I have been slicing away at words for hours today, doing the rough edit of my book B’Hemoth, which was recorded just before Christmas. It’s slow work but necessary before my son begins the last series of processes which will create our first full-length audio book! The end result will be very exciting, but right now what I’m doing is a lot like watching paint dry!
But what’s in a name? A writer can do so much with a name to imprint on the reader the exact impression that is wanted.
Charles Dickens was a past master at using the naming device, learning, perhaps, from earlier writers, but also the rich culture of the City of London must have helped, for there were droll characters in real life on every street, in the coffee houses and pubs, all the places young Dickens was taken by his father, and explored during the rest of his life.

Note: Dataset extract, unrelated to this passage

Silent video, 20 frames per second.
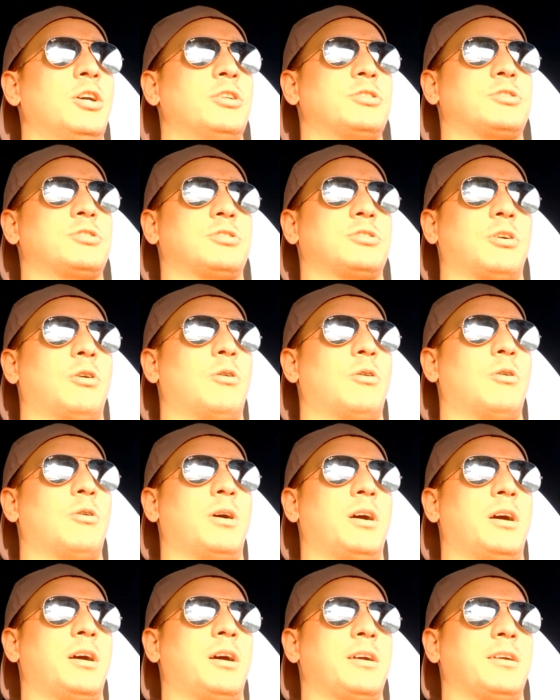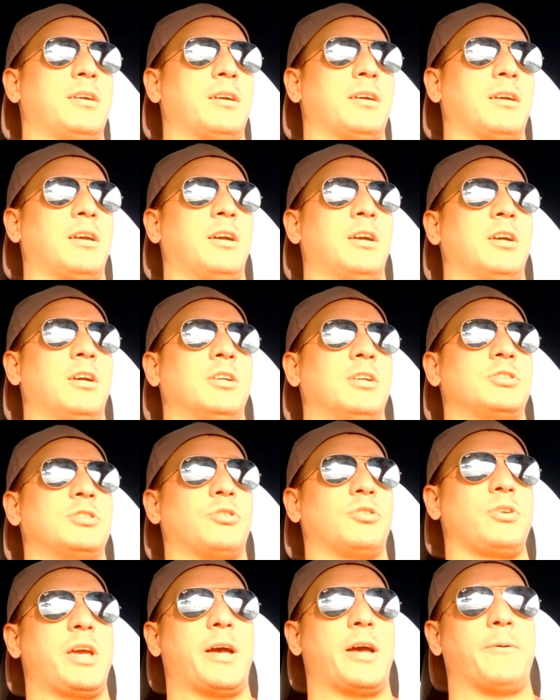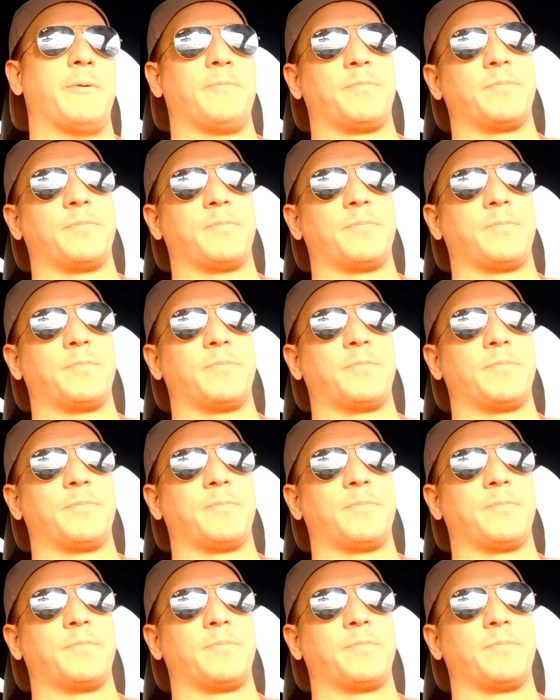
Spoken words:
So yeah.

Cities can be very theatrical; on any one day, scenes, acts and whole dramas are played out in public, often to remain forever in the minds of the onlookers.

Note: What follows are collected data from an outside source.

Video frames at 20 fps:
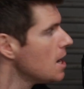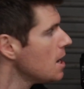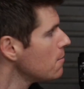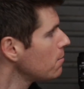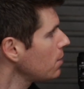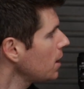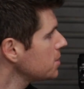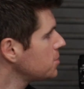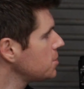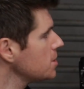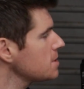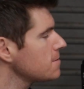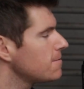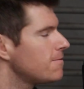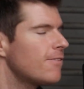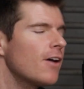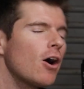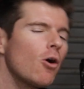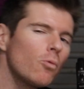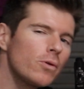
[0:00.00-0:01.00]
but I just
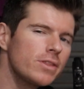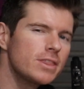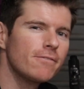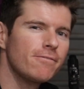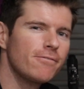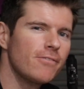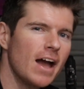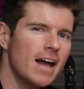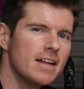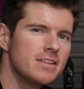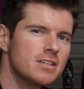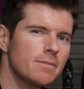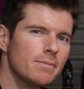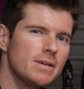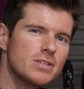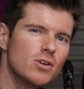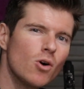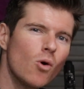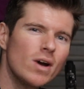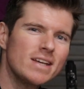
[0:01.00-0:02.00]
felt with the Phantom,
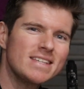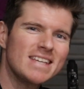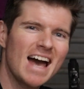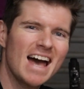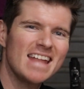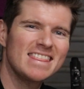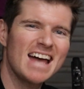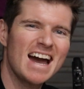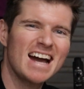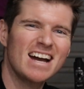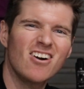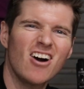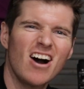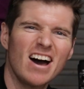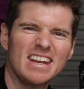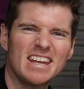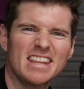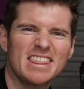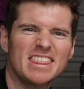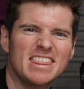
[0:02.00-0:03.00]
he's always had that
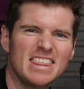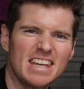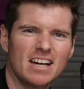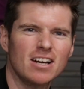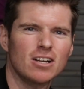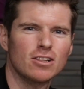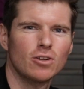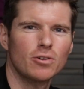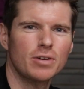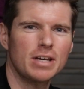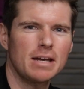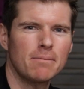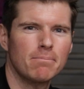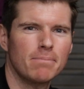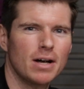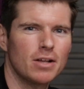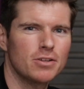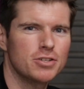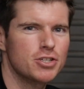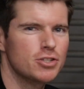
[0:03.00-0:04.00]
kind of thicker looking
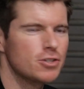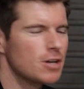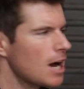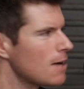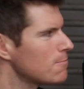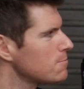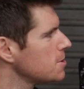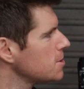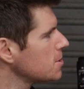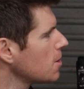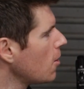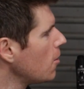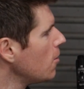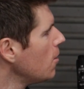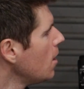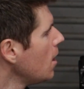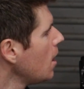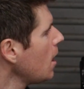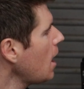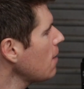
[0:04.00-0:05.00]
belt strap.
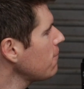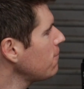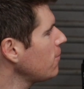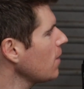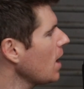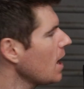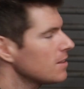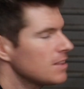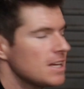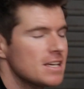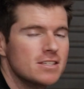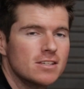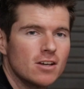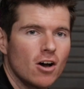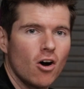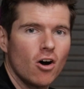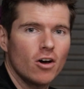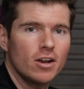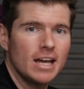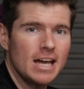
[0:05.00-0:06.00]
So I found
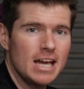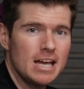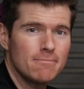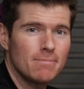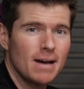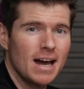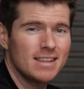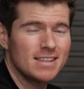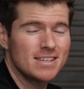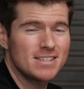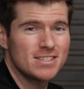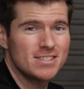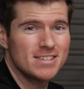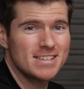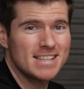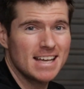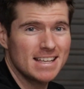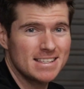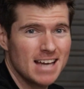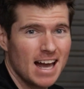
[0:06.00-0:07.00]
this on eBay. This is
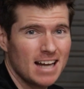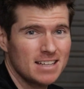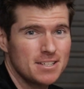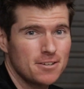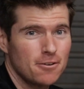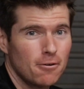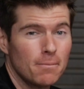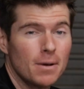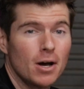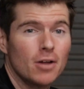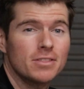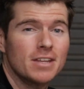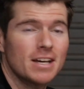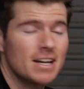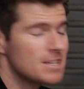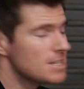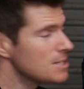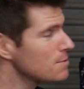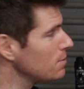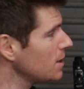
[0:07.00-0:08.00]
just a tactical belt
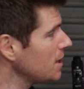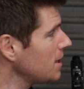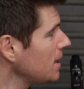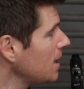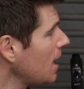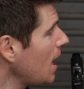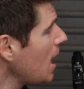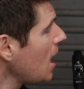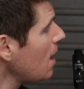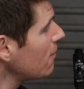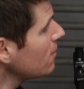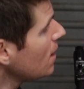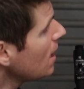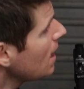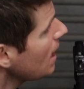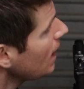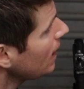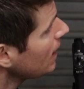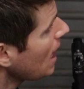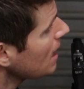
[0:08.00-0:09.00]
that I split in half
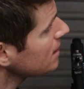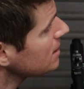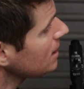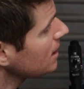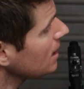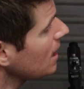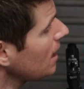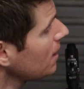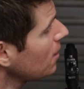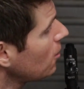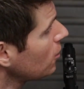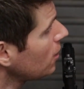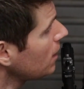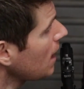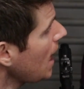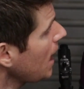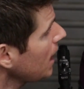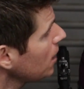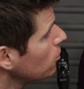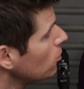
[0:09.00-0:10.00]
and had to cut on an
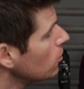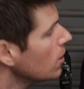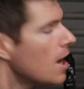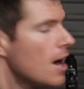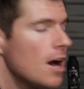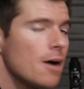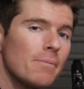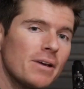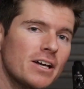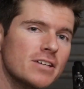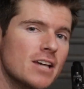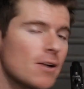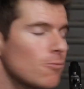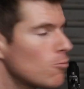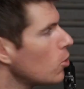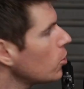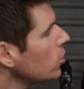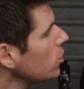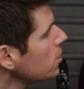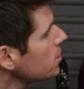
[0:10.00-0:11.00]
angle because I
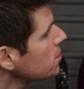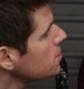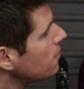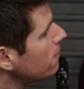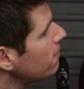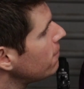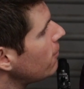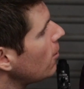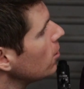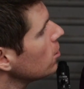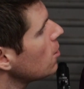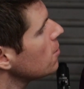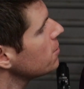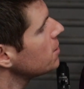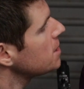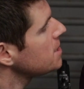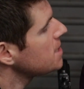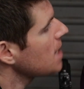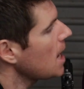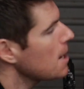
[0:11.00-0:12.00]
wanted it to follow
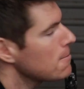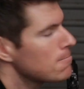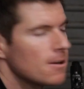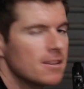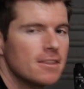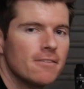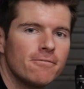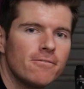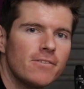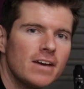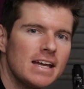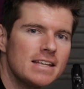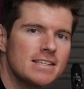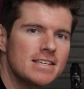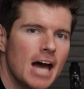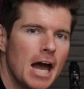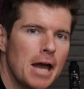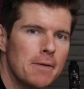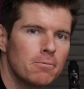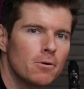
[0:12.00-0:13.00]
the taper, the V
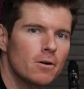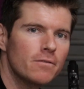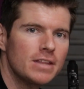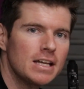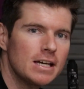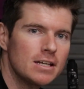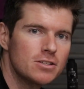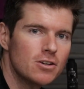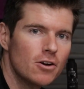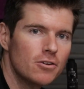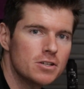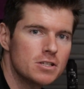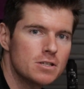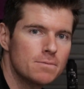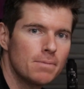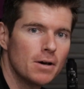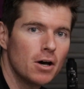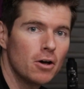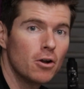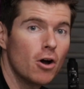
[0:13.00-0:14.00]
taper of the Adonis
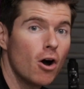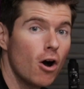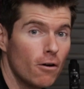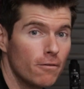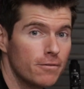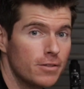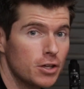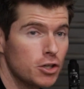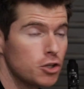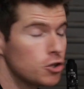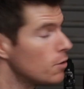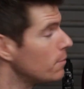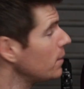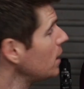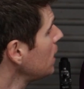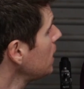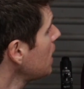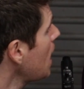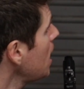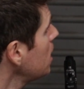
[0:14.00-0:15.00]
belt of the
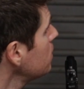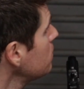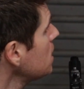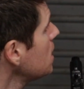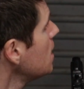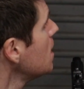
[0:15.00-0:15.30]
Human Anatomy,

In his stories Dickens deliberately fixed in the reader’s mind the role certain characters would play by the name he chose for them. Regular monikers such as Brown, Grey or Black were absent, especially when there was something special to relate. Instead he found unique titles guaranteed to raise strong emotions in the readers and deepen the drama in which they were involved.
Where did Dickens come by those names? He had to make them up, I believe; stitching together pieces of words, and removing others from their original context, to get the particular result he desired.
A few to play with:
1 A man of potentially murderous intent with a heart of stone – Mr Murdstone, the despicable man who preyed on young defenseless widow women. David Copperfield.
2 The family of Barnacles in the Circumlocution Office, petty bureaucrats who glued themselves to the idea of doing nothing while sticking to their own rock. Little Dorritt.
3 Bradley Headstone, a schoolteacher with an insane mind, and as jealous in nature as any gravestone that guards the corpse below it. Often as off-kilter as Headstone, the graveyard stones are just as likely to tip over and destroy the innocent bystander without warning. Our Mutual Friend.
There are a great many examples of such special names in Dicken’s stories, Mr Micawber, Miss Flite, Squeers, Quilp, Mrs Gamp, Seth Pecksniff, Uriah Heep, on and on, each playing out their proclaimed destiny to great effect
Dickens must have met many of the templates for his characters in his travels round London, for there is always great solidity to them, they are not made out of cardboard to supply some light relief or slap-stick while the rest of the action is going on. They are flavourful beings, to be savoured, each and every one, tale tellers in their own right, for which we, the readers, can be eternally grateful.